> [What is required]:
In the listing below, find the line containing "[1:41.80-1:42.80]" and the line containing "(30.00 s to 30.55 s)". Repeat exactly those two lines and every line between them, nothing more.

> [Material provided]:
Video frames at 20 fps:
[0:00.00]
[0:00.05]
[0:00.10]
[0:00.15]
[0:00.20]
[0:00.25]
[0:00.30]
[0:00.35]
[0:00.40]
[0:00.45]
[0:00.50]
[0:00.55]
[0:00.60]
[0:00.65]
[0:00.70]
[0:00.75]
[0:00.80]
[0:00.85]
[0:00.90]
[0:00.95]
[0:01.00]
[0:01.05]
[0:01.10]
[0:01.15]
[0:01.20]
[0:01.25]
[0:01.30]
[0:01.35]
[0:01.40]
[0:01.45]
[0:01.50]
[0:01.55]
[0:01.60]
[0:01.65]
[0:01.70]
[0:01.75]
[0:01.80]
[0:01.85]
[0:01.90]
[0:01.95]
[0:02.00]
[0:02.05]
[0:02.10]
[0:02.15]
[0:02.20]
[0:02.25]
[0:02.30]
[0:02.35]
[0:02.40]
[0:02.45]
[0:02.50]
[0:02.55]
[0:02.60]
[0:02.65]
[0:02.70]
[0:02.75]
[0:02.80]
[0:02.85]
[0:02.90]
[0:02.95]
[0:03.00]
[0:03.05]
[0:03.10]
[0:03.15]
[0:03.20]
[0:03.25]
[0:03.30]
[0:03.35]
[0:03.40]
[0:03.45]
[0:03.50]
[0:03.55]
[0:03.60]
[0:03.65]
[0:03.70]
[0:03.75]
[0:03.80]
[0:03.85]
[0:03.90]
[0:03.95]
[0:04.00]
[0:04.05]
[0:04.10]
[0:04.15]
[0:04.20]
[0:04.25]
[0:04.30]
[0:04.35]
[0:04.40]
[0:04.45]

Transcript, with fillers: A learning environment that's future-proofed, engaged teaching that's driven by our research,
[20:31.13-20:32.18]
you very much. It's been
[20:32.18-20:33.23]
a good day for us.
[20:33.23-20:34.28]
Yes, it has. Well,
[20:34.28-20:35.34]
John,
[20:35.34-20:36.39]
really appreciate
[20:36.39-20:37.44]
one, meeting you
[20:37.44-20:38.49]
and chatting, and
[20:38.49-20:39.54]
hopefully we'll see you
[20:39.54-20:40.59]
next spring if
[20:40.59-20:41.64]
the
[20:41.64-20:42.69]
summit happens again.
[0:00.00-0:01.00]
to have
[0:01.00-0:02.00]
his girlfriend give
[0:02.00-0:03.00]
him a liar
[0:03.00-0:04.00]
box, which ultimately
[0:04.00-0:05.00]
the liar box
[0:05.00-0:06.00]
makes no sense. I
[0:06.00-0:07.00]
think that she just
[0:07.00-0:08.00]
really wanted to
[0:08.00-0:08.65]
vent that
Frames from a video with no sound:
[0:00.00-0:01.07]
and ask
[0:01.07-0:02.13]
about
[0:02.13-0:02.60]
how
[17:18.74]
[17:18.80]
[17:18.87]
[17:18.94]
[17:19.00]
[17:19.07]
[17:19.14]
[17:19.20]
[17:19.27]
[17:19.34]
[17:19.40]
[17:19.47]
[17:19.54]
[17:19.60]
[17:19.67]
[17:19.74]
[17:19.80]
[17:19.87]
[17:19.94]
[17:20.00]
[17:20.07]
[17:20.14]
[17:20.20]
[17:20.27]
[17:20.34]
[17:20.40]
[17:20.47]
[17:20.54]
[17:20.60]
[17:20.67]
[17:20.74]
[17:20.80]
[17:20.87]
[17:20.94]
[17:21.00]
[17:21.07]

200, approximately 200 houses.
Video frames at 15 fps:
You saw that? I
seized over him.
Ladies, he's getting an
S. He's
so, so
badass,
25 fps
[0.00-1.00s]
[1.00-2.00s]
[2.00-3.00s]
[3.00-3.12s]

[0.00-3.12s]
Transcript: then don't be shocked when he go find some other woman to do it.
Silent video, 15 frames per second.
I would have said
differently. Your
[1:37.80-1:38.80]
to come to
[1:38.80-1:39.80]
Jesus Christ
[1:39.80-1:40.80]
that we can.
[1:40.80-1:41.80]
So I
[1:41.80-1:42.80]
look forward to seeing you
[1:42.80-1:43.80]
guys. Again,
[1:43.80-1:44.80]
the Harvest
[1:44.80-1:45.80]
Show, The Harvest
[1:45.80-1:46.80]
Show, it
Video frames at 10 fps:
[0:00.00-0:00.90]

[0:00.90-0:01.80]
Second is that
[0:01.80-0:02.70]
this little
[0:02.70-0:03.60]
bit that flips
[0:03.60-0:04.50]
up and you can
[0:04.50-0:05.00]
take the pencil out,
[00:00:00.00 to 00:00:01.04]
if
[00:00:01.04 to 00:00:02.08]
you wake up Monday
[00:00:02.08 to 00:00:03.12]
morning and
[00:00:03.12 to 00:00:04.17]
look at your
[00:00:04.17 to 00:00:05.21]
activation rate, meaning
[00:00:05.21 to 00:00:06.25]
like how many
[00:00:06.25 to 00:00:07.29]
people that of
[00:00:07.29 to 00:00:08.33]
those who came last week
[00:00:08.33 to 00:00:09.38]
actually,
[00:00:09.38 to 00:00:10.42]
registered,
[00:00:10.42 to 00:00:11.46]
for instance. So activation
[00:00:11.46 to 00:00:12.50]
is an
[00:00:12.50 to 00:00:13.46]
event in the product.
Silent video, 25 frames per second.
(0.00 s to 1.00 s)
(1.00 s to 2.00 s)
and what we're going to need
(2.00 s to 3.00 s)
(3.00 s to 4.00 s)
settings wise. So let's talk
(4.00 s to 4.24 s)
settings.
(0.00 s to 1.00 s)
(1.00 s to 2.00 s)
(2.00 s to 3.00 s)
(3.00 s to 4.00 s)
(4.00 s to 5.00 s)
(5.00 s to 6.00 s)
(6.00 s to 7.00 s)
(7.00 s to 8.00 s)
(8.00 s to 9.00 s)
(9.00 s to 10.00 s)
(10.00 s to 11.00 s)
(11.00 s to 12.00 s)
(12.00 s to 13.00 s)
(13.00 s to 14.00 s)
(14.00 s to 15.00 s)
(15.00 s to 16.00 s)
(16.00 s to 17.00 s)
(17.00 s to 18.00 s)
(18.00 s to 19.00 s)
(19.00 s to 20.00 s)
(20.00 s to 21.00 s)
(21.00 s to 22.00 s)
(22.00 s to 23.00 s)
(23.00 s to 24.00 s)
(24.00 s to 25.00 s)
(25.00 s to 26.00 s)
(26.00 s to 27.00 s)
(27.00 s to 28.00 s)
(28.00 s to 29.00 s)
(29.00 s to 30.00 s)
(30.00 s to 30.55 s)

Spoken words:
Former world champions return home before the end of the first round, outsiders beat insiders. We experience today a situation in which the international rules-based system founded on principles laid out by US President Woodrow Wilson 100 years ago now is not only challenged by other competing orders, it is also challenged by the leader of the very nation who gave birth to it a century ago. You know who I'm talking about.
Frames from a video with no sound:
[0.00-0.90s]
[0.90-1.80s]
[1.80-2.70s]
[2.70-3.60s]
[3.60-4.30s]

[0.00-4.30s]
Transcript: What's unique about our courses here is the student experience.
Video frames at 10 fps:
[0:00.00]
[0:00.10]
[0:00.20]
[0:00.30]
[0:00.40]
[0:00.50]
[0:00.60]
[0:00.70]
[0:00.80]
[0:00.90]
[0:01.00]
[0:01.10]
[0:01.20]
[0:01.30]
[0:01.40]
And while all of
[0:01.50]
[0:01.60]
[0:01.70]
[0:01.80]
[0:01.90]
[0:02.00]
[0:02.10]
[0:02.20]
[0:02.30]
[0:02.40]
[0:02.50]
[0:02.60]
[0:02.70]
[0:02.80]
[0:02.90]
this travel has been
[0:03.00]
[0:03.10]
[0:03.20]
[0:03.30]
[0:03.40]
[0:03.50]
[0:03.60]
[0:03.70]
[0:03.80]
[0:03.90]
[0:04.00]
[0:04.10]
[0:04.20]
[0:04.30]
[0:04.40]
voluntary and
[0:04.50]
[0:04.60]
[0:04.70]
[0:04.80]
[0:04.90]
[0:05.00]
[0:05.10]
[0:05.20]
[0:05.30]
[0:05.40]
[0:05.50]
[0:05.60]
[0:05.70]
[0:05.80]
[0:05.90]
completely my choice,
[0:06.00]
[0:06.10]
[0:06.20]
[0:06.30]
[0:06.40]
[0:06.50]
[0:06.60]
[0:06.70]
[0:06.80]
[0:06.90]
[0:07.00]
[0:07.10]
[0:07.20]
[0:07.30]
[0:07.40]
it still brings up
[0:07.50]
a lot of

> [Response to the exercise]:
[1:41.80-1:42.80]
look forward to seeing you
[1:42.80-1:43.80]
guys. Again,
[1:43.80-1:44.80]
the Harvest
[1:44.80-1:45.80]
Show, The Harvest
[1:45.80-1:46.80]
Show, it
Video frames at 10 fps:
[0:00.00-0:00.90]

[0:00.90-0:01.80]
Second is that
[0:01.80-0:02.70]
this little
[0:02.70-0:03.60]
bit that flips
[0:03.60-0:04.50]
up and you can
[0:04.50-0:05.00]
take the pencil out,
[00:00:00.00 to 00:00:01.04]
if
[00:00:01.04 to 00:00:02.08]
you wake up Monday
[00:00:02.08 to 00:00:03.12]
morning and
[00:00:03.12 to 00:00:04.17]
look at your
[00:00:04.17 to 00:00:05.21]
activation rate, meaning
[00:00:05.21 to 00:00:06.25]
like how many
[00:00:06.25 to 00:00:07.29]
people that of
[00:00:07.29 to 00:00:08.33]
those who came last week
[00:00:08.33 to 00:00:09.38]
actually,
[00:00:09.38 to 00:00:10.42]
registered,
[00:00:10.42 to 00:00:11.46]
for instance. So activation
[00:00:11.46 to 00:00:12.50]
is an
[00:00:12.50 to 00:00:13.46]
event in the product.
Silent video, 25 frames per second.
(0.00 s to 1.00 s)
(1.00 s to 2.00 s)
and what we're going to need
(2.00 s to 3.00 s)
(3.00 s to 4.00 s)
settings wise. So let's talk
(4.00 s to 4.24 s)
settings.
(0.00 s to 1.00 s)
(1.00 s to 2.00 s)
(2.00 s to 3.00 s)
(3.00 s to 4.00 s)
(4.00 s to 5.00 s)
(5.00 s to 6.00 s)
(6.00 s to 7.00 s)
(7.00 s to 8.00 s)
(8.00 s to 9.00 s)
(9.00 s to 10.00 s)
(10.00 s to 11.00 s)
(11.00 s to 12.00 s)
(12.00 s to 13.00 s)
(13.00 s to 14.00 s)
(14.00 s to 15.00 s)
(15.00 s to 16.00 s)
(16.00 s to 17.00 s)
(17.00 s to 18.00 s)
(18.00 s to 19.00 s)
(19.00 s to 20.00 s)
(20.00 s to 21.00 s)
(21.00 s to 22.00 s)
(22.00 s to 23.00 s)
(23.00 s to 24.00 s)
(24.00 s to 25.00 s)
(25.00 s to 26.00 s)
(26.00 s to 27.00 s)
(27.00 s to 28.00 s)
(28.00 s to 29.00 s)
(29.00 s to 30.00 s)
(30.00 s to 30.55 s)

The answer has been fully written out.